- [Problem statement]: Apart from any images, the entries are to be output exactly.

------ Exercise data ------

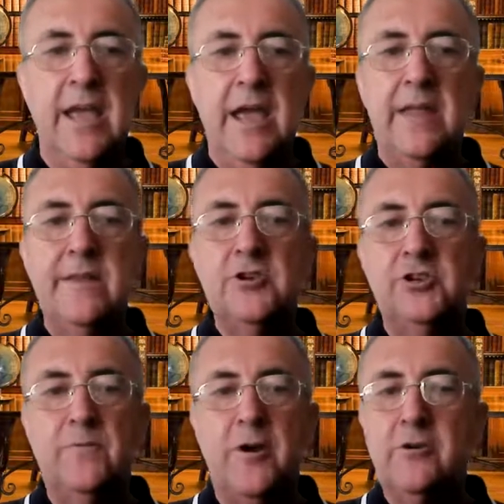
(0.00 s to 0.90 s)
And you
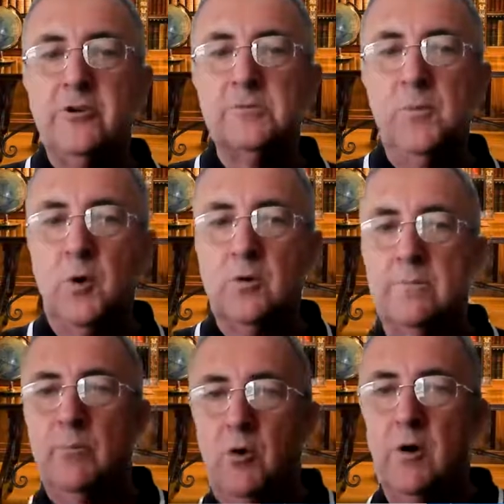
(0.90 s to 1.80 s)
should focus more and
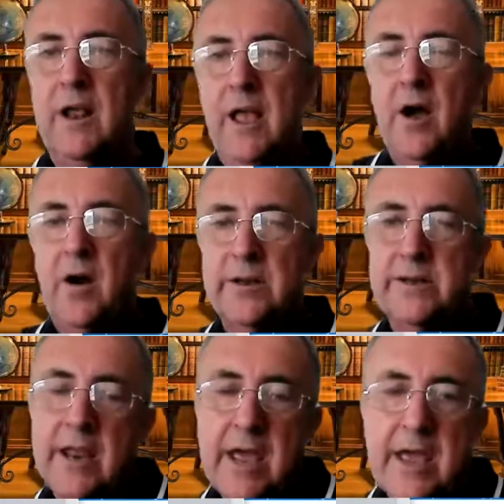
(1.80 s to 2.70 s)
more on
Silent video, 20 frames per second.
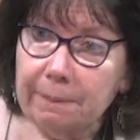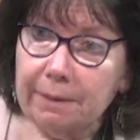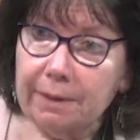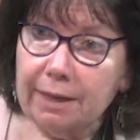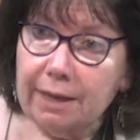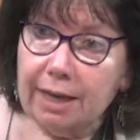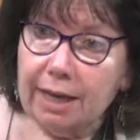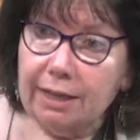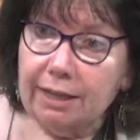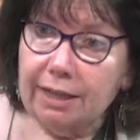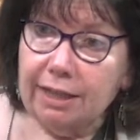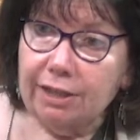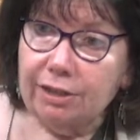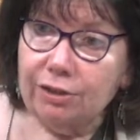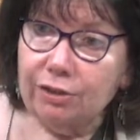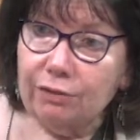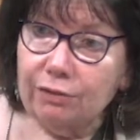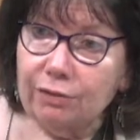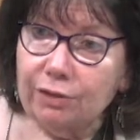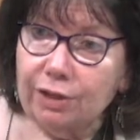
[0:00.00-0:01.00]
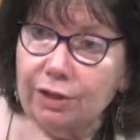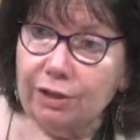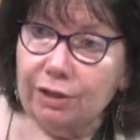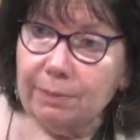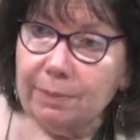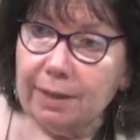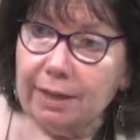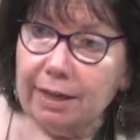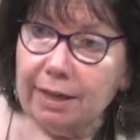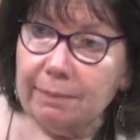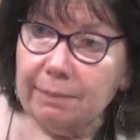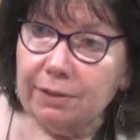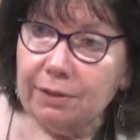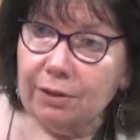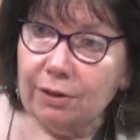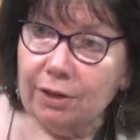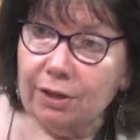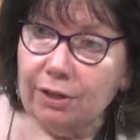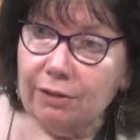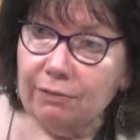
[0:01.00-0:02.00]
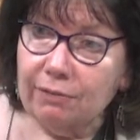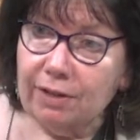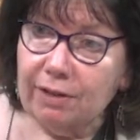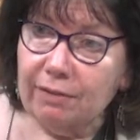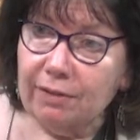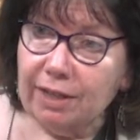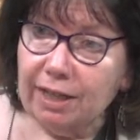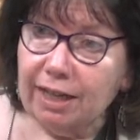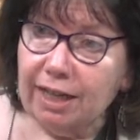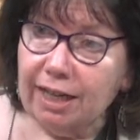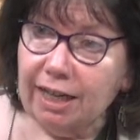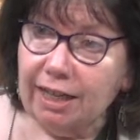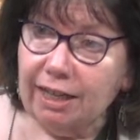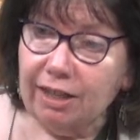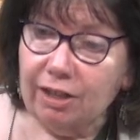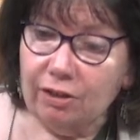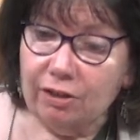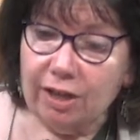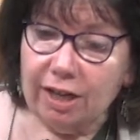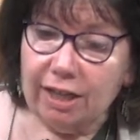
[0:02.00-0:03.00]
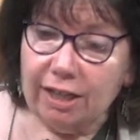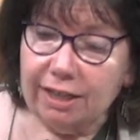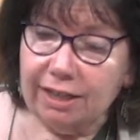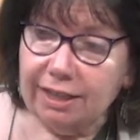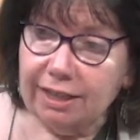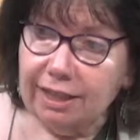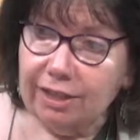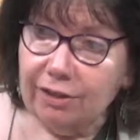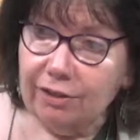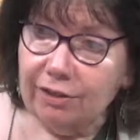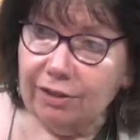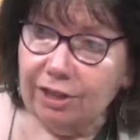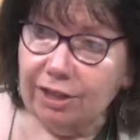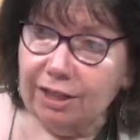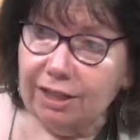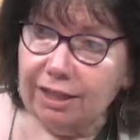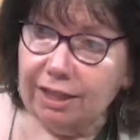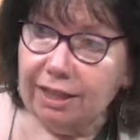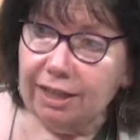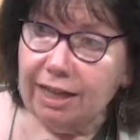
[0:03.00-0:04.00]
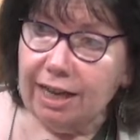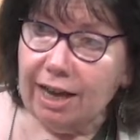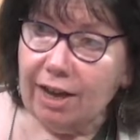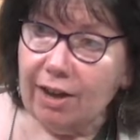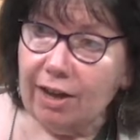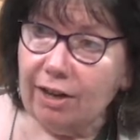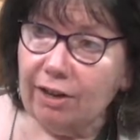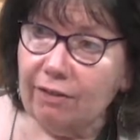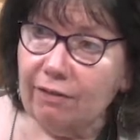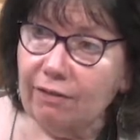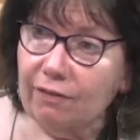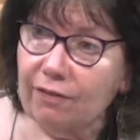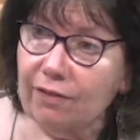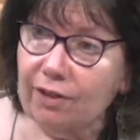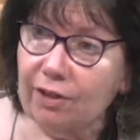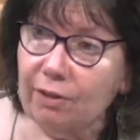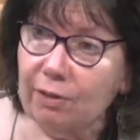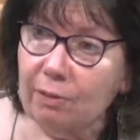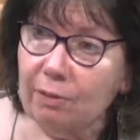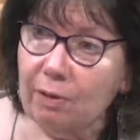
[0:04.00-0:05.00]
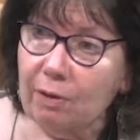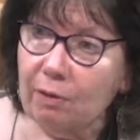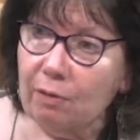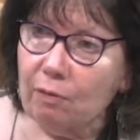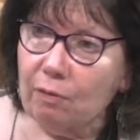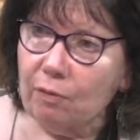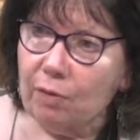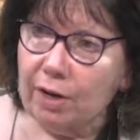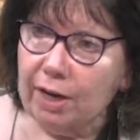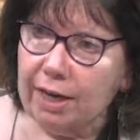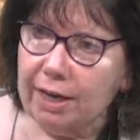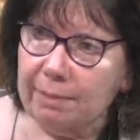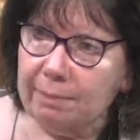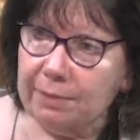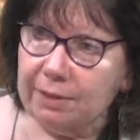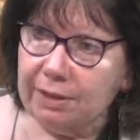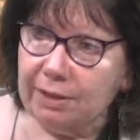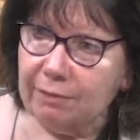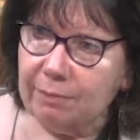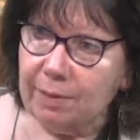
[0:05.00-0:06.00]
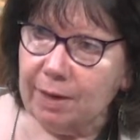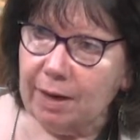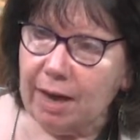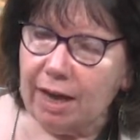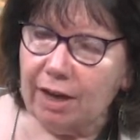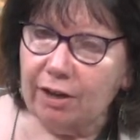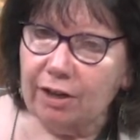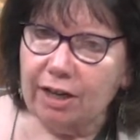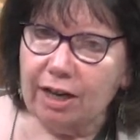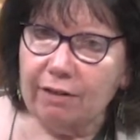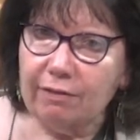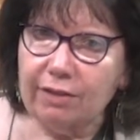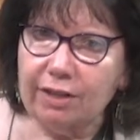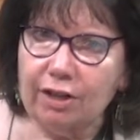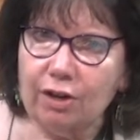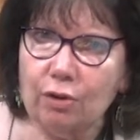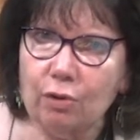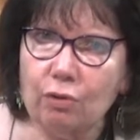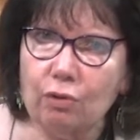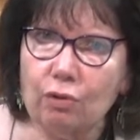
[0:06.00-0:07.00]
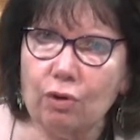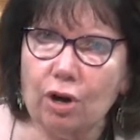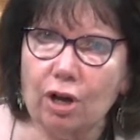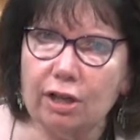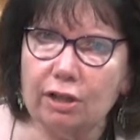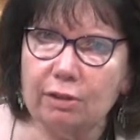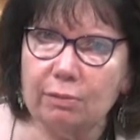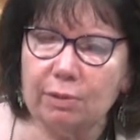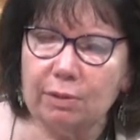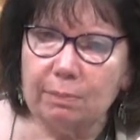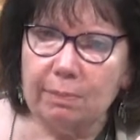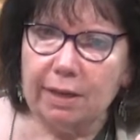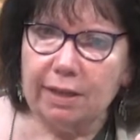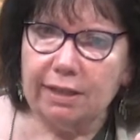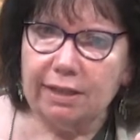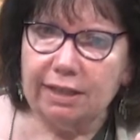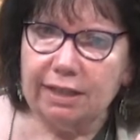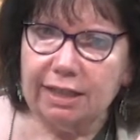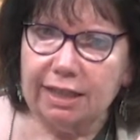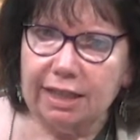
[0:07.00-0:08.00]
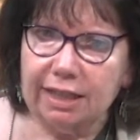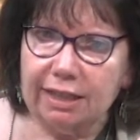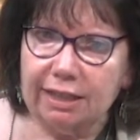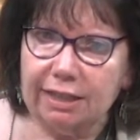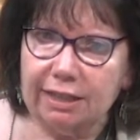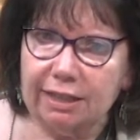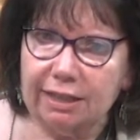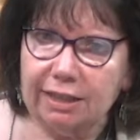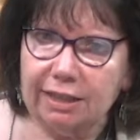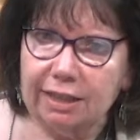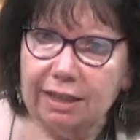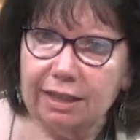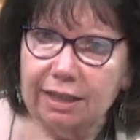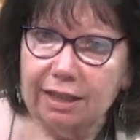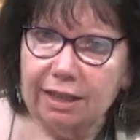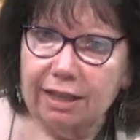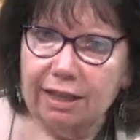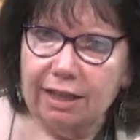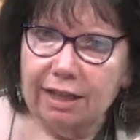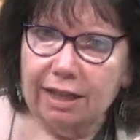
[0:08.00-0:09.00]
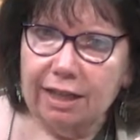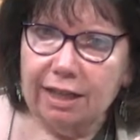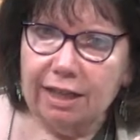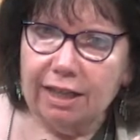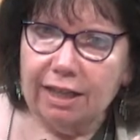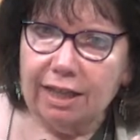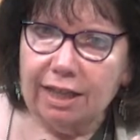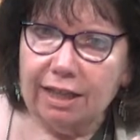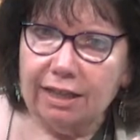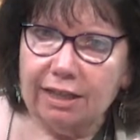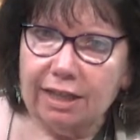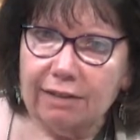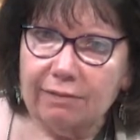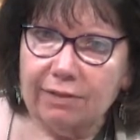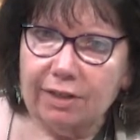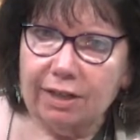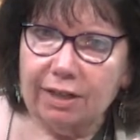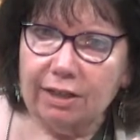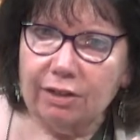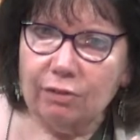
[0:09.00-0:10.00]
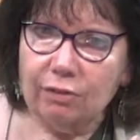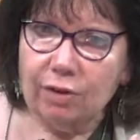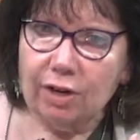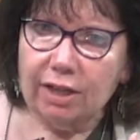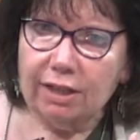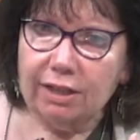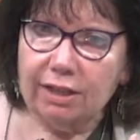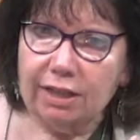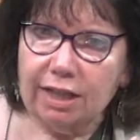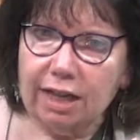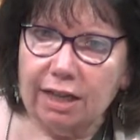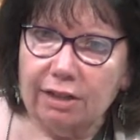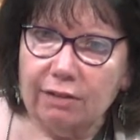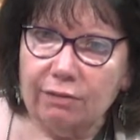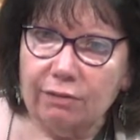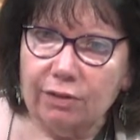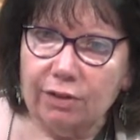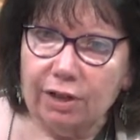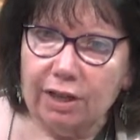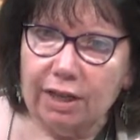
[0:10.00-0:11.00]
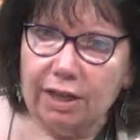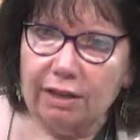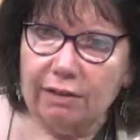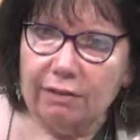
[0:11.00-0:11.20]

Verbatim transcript: I teased her for years about it. I'm sorry you've never done any, you're not a sinner. And she said, Now I could fill reams of pain. I could cover the whole cross with my sins, the things I've done that Christ died to forgive.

------

- [Result]:
(0.00 s to 0.90 s)
And you
(0.90 s to 1.80 s)
should focus more and
(1.80 s to 2.70 s)
more on
Silent video, 20 frames per second.
[0:00.00-0:01.00]
[0:01.00-0:02.00]
[0:02.00-0:03.00]
[0:03.00-0:04.00]
[0:04.00-0:05.00]
[0:05.00-0:06.00]
[0:06.00-0:07.00]
[0:07.00-0:08.00]
[0:08.00-0:09.00]
[0:09.00-0:10.00]
[0:10.00-0:11.00]
[0:11.00-0:11.20]

Verbatim transcript: I teased her for years about it. I'm sorry you've never done any, you're not a sinner. And she said, Now I could fill reams of pain. I could cover the whole cross with my sins, the things I've done that Christ died to forgive.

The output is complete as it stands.